App scaling means that applications that do not claim to be “high-dpi-aware” do not see the true resolution of the display, but instead the non-scaled resolution. E.g., if your display uses 2560 x 2048 resolution and 200% app scaling, programs like Four Winds (starting from version 2.15) would see the system resolution as 1280 x 1024, and would accordingly allow using only game boards that fit in this screen size, and the system would scale this up by 200% so that screen size would be doubled both in width and height.

This is in most cases desirable. However, if you have an earlier Windows operating system (Windows 95/98, up to Windows 8; but not 8.1 or 10), and have a system that uses standard high-resolution display on a screen that is a bit small for such resolution (e.g., a 13-inch laptop where ideal dpi-value would be around 96, meaning resolutions like 1280 x 800 or 1336 x 786, etc.), you would probably prefer to use the old internal app scaling. The good news is that you can still have it by doing the following:

  1.  Right click on Four Winds Mah Jong icon on Windows desktop and choose Properties from the context menu (or in Start menu, under 4Winds folder, right click “Four Winds Mah Jong 2”, click More > Open file location, then right click Four Winds Mah Jong shortcut and choose Properties).
  2. In the Properties dialog box, activate the Compatibility tab and check Override high DPI scaling behavior, and from Scaling performed by Application drop-down list choose “Application”.

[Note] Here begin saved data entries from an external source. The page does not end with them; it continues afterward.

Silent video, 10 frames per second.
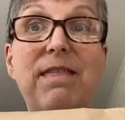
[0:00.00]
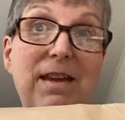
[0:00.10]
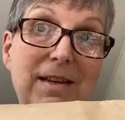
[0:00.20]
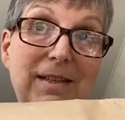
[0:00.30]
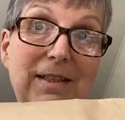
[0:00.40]

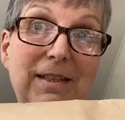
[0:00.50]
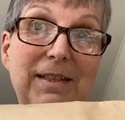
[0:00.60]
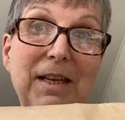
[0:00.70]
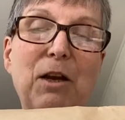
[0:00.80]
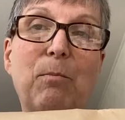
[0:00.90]
this to
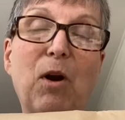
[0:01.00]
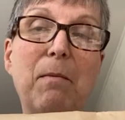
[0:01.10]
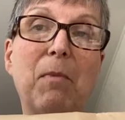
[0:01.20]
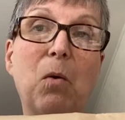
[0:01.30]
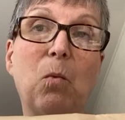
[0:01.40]
celebrate
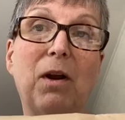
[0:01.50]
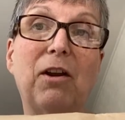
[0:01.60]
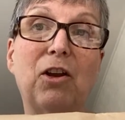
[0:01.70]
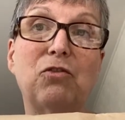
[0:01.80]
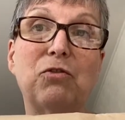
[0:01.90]
my
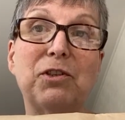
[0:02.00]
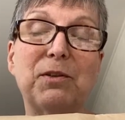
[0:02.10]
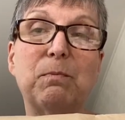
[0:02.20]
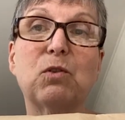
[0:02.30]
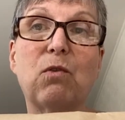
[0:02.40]
100
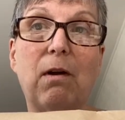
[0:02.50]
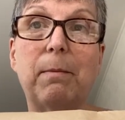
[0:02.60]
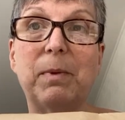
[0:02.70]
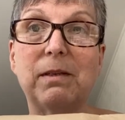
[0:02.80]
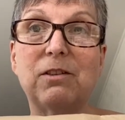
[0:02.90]

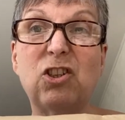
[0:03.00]
subscribers.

Using this setting allows Four Winds to internally enlarge fonts in menus, and make dialog boxes and other system controls bigger, behaving like versions prior to 2.15 did. On later Windows versions and especially when using ultra-high displays, this does not normally produce acceptable results so you would leave manual override compatibility setting turned off.

Because of complex combinations of display resolutions and physical screen sizes, you may need to experiment a while, using different screen resolutions and scaling factors (accessed by right clicking Windows desktop and choosing Display settings), until you find a combination that best works in your environment. The setting recommended by the manufacturer is often ideal quality-wise but may not be ideal as regards usability and legibility.